In den letzten Tagen hatte es erstmals Spannungen zwischen Bernie Sanders und Elizabeth Warren gegeben, die mögliche Äußerung Sanders, eine Frau könnte 2020 nicht gegen Donald Trump gewinnen, schlug hohe Wellen. Daher standen diese beiden heute besonders im Fokus. Daneben ist auch von Bedeutung gewesen, wie sich Pete Buttigieg nach zuletzt wieder abfallenden Zustimmungswerten präsentierte. Amy Klobuchar musste eine herausragende Debattennacht abliefern, um nochmal einen Last Minute Push für den Iowa Caucus zu erhalten. Bleibt Klobuchar am 03.02.2020 deutlich unter 10% könnte das schon ihr Aus bedeuten. Eine Teilnahme am New Hampshire Primary ist keineswegs gewiss. Es könnte also ihr letzter großer Wahlkampfauftritt im TV für diese Vorwahlen gewesen sein.
Klobuchar nutzt Ihre (vorerst) letzte Chance
Amy Klobuchar kämpft und liefert immer bessere Wahlkampfauftritte ab - so auch in der vergangenen Nacht. Die Senatorin aus Minnesota ist ganz sicher eine Gewinnerin der TV-Debatte gewesen. Bei dieser Bewertung muss ihre Ausgangslage betrachtet werden. Klobuchar gilt als moderate Kandidatin. Inhaltlich konkurriert sie mit Joe Biden und Pete Buttigieg um eine ähnliche Wählerschaft (betrachtet man nur die Debattenteilnehmer der letzten Nacht). In diesem Vergleich musste sie bestehen und das tat sie. Gerade mit ihren differenzierten und immer wieder knappen aber dennoch begründeten Beiträgen gelang es ihr, jene Wählerinnen und Wähler anzusprechen, die vor einem eher linken und plakativen Bernie Sanders zurückschrecken.
Klobuchar gelang es immer wieder, thematisch ihre Punkte zu setzen. Ihre Angriffe galten den inhaltlichen Positionen einiger ihrer Mitbewerber sind aber nie in persönlichen Attacken formuliert worden.
So führte sie beispielsweise aus, weshalb sie nicht für einen kompletten Rückzug aller US-Truppen aus dem Mittleren Osten sei, bezeichnete das Konzept Medicare for All als Wunschtraum und präfierte auch eine Diskussion über eine bessere Vernetzung der schulischen Bildung zum Arbeitsmarkt anstelle von Debatten über kostenfreie Bildung. Kurzum, sie sprach den Vertretern des moderaten Flügels der Demokraten aus den Herzen.
Joe Biden nimmt erfolgreich seine Rolle an
Joe Biden befindet sich in einer anderen Position als Klobuchar. Während die Senatorin darum kämpfen muss, in Bereiche vorzustoßen, die ihr die Aussicht auf Delegiertenstimmen ermöglichen, findet sich der frühere Vizepräsident seit Monaten an der Spitze der Umfragen wieder. Seine Aufgabe ist es nun, diese Position zu verwalten, ohne dabei zu siegessicher zu wirken und letztlich die Umfragen dann auch in tatsächliche Wählerstimmen umzuwandeln. Bidens Stärke in der vergangenen Nacht war seine Souveränität. Er hatte beispielsweise keine Schwierigkeiten damit, seine Fehleinschätzung zum Irak-Krieg einzugestehen und sie auch als solche zu bezeichnen.

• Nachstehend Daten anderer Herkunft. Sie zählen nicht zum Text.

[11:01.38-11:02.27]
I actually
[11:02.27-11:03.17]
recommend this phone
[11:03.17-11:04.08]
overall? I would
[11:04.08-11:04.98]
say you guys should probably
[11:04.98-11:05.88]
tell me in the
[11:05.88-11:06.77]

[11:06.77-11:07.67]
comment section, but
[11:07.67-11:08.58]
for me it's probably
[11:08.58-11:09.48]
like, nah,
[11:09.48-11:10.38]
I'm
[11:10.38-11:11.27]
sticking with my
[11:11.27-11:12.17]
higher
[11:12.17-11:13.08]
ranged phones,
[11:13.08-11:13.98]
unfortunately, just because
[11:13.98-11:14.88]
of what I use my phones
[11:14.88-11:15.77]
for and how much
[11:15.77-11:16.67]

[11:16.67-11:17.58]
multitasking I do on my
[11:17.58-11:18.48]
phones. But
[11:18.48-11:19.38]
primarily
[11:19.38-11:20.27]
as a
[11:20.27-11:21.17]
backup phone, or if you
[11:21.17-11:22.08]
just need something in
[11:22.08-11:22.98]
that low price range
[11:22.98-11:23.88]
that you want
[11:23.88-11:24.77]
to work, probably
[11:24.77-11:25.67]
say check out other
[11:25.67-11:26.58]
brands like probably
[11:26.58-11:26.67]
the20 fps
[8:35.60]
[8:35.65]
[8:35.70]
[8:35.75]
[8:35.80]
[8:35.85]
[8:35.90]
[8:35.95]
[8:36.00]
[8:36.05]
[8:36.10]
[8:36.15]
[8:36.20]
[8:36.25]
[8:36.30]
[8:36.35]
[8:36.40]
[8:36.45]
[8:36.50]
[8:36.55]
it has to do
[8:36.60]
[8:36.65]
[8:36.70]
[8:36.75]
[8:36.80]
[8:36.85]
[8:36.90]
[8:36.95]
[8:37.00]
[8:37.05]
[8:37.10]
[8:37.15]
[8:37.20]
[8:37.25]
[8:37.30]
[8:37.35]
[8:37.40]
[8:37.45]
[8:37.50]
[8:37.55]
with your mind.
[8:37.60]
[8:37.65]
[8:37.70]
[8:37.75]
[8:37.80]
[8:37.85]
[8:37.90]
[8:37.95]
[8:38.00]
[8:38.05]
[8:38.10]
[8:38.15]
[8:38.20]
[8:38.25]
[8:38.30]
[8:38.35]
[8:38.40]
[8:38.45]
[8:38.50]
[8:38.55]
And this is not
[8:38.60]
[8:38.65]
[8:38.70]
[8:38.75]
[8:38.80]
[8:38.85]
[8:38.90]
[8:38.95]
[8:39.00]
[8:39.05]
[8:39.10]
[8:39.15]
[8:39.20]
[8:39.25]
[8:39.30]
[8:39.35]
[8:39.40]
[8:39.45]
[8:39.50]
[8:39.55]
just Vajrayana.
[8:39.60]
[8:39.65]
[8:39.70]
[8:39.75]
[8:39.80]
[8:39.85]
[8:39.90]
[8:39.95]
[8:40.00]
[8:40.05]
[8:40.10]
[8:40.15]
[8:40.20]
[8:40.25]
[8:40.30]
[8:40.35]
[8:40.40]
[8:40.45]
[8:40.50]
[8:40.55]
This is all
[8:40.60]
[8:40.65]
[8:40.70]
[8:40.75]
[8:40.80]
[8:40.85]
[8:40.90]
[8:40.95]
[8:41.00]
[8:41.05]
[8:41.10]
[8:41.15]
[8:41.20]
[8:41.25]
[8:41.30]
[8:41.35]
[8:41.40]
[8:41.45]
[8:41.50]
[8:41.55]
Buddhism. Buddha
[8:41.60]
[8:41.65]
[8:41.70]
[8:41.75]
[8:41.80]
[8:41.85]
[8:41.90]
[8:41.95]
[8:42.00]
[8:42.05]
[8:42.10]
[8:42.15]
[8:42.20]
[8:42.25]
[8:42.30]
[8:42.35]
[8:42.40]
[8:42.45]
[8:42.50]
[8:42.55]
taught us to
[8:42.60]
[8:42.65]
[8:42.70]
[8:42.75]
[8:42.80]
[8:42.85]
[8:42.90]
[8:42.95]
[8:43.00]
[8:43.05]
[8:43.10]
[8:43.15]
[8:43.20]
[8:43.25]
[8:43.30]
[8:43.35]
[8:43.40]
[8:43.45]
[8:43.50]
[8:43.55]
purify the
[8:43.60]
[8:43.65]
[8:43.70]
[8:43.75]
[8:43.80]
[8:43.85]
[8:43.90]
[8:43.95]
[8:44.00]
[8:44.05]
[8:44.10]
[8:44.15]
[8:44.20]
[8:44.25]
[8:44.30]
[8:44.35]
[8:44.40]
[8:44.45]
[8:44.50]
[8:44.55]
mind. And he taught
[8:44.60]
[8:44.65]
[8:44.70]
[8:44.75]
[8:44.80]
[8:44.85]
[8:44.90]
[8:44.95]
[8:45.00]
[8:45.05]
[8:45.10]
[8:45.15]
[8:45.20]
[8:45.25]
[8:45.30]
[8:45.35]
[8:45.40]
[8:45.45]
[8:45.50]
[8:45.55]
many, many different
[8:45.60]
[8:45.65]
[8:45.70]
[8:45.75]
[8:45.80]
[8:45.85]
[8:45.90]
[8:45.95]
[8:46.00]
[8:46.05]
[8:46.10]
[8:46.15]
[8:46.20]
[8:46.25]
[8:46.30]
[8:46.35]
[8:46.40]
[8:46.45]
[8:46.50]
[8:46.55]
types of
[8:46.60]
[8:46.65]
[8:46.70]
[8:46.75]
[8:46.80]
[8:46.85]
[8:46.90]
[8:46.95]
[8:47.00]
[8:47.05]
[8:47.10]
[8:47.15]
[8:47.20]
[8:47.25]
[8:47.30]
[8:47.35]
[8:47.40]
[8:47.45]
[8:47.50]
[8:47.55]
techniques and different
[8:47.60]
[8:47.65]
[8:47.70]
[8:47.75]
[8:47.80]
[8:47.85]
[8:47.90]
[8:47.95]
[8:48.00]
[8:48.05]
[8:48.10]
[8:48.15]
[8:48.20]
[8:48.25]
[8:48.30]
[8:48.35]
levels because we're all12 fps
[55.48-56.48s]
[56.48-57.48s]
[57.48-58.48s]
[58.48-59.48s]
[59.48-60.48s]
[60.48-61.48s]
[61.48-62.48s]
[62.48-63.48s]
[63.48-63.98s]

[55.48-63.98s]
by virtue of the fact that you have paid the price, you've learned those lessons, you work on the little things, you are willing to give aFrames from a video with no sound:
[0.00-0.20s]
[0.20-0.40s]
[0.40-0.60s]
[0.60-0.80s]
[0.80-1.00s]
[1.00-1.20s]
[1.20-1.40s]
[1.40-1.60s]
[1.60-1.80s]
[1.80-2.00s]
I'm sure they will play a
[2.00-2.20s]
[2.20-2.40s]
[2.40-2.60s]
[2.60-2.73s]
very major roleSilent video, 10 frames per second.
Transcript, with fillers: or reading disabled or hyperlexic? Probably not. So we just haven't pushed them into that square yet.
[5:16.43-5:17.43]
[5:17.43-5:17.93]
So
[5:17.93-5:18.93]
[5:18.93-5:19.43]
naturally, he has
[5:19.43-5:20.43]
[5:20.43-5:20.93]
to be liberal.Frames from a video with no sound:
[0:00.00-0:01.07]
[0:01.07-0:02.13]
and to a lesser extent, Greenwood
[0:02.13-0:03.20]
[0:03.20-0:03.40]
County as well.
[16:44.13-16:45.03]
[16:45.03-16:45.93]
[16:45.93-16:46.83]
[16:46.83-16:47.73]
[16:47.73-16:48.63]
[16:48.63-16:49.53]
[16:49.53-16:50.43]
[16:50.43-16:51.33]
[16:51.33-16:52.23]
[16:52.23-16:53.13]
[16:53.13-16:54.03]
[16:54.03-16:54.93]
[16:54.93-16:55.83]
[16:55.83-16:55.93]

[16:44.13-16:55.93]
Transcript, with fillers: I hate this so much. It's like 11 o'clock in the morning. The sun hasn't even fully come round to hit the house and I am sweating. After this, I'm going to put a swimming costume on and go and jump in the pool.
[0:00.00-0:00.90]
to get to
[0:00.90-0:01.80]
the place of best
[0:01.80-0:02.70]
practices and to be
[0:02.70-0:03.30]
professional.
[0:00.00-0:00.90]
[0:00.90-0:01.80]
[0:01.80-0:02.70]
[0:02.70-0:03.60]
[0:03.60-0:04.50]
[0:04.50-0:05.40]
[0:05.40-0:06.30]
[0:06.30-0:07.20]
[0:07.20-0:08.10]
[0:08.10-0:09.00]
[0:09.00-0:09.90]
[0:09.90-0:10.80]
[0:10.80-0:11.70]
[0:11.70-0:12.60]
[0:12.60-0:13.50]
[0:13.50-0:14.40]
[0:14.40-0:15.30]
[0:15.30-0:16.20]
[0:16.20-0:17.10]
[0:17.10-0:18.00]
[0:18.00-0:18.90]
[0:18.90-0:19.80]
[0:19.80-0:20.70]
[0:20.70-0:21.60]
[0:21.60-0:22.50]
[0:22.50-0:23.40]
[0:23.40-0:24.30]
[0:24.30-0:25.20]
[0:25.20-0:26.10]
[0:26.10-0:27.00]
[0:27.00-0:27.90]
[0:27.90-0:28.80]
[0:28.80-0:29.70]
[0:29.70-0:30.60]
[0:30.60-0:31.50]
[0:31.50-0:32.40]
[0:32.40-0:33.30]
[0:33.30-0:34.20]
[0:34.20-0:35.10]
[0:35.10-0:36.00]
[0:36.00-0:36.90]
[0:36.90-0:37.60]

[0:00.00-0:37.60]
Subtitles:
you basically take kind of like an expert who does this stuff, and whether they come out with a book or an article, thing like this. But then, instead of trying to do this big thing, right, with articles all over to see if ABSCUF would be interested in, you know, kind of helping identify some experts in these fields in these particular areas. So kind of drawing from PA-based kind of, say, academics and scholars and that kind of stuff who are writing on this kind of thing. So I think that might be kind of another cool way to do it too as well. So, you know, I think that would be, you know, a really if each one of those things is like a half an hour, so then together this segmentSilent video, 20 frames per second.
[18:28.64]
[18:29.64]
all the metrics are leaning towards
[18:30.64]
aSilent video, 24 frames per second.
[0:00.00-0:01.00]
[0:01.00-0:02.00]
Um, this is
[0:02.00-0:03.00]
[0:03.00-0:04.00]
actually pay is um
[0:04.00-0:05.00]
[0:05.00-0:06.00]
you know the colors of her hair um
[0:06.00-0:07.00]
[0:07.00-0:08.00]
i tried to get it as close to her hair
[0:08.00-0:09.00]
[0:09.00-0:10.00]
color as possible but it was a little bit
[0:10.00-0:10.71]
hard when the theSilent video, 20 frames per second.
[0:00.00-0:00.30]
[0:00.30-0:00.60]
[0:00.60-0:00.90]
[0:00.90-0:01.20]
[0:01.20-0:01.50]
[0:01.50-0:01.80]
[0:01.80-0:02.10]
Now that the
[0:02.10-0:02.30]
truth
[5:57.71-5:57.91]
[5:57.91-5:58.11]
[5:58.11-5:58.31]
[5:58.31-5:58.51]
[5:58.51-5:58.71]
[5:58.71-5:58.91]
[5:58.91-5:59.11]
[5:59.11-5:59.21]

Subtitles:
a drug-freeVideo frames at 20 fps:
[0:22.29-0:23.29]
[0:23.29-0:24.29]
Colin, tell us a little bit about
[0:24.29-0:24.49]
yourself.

Diese Gelassenheit konnte man auch zum Ende der Debatte hin noch einmal feststellen als es um den Versuch Trumps ging, belastendes Material gegen die Bidens zu sammeln. Biden sagte, dass es keine wirkliche Rolle spiele, ob Trump ihm habe schaden wollen. Er hege keinen Groll. Er müsse nicht nur in der Lage sein zu kämpfen, sondern auch zu heilen. Als US-Präsident wolle er dies auch versuchen.
Biden präsentierte sich als Frontrunner aus einer Position der Stärke heraus. Er polterte nicht direkt auf seine Herausforderer ein und goss auch im Streit mit Donald Trump kein zusätzliches Öl ins Feuer. Für viele US-Amerikaner könnte dies mal als eine wohltuende Abwechslung empfunden worden sein. Diese präsidiale Haltung dürfte innerhalb der demokratischen Partei seinen eigenen Anhängern gefallen haben. Die Anhängerschaft Sanders oder Warrens dürfte zunächst ohnehin für ihn nicht erreichbar sein. Aber da er eben in den Umfragen vorne liegt, könnte diese Strategie zum jetzigen Zeitpunkt genau die richtige sein.
Pete Buttigieg bleibt seiner Linie treu
Während ich Amy Klobuchar und Joe Biden schon als Gewinner bewerten würde, ist der Auftritt Pete Buttigiegs doch nochmal aus einem anderen Blickwinkel zu betrachten. Klar ist, dass Buttigieg ungeachtet seiner politischen Positionen wie kaum ein anderer Kandidat fachlich und rhetorisch zu überzeugen weiß. Dennoch befindet er sich in einer Position, aus der heraus er einerseits mit einem scheinbar übermächtigen Joe Biden zu tun hat und andererseits mit einer ihm inhaltlich nahe stehenden und sich immer weiter verbessernden Amy Klobuchar fertig werden muss. Auch Mike Bloomberg macht dem Bürgermeister aus South Bend zu schaffen, zwar nicht in Iowa, aber bundesweit.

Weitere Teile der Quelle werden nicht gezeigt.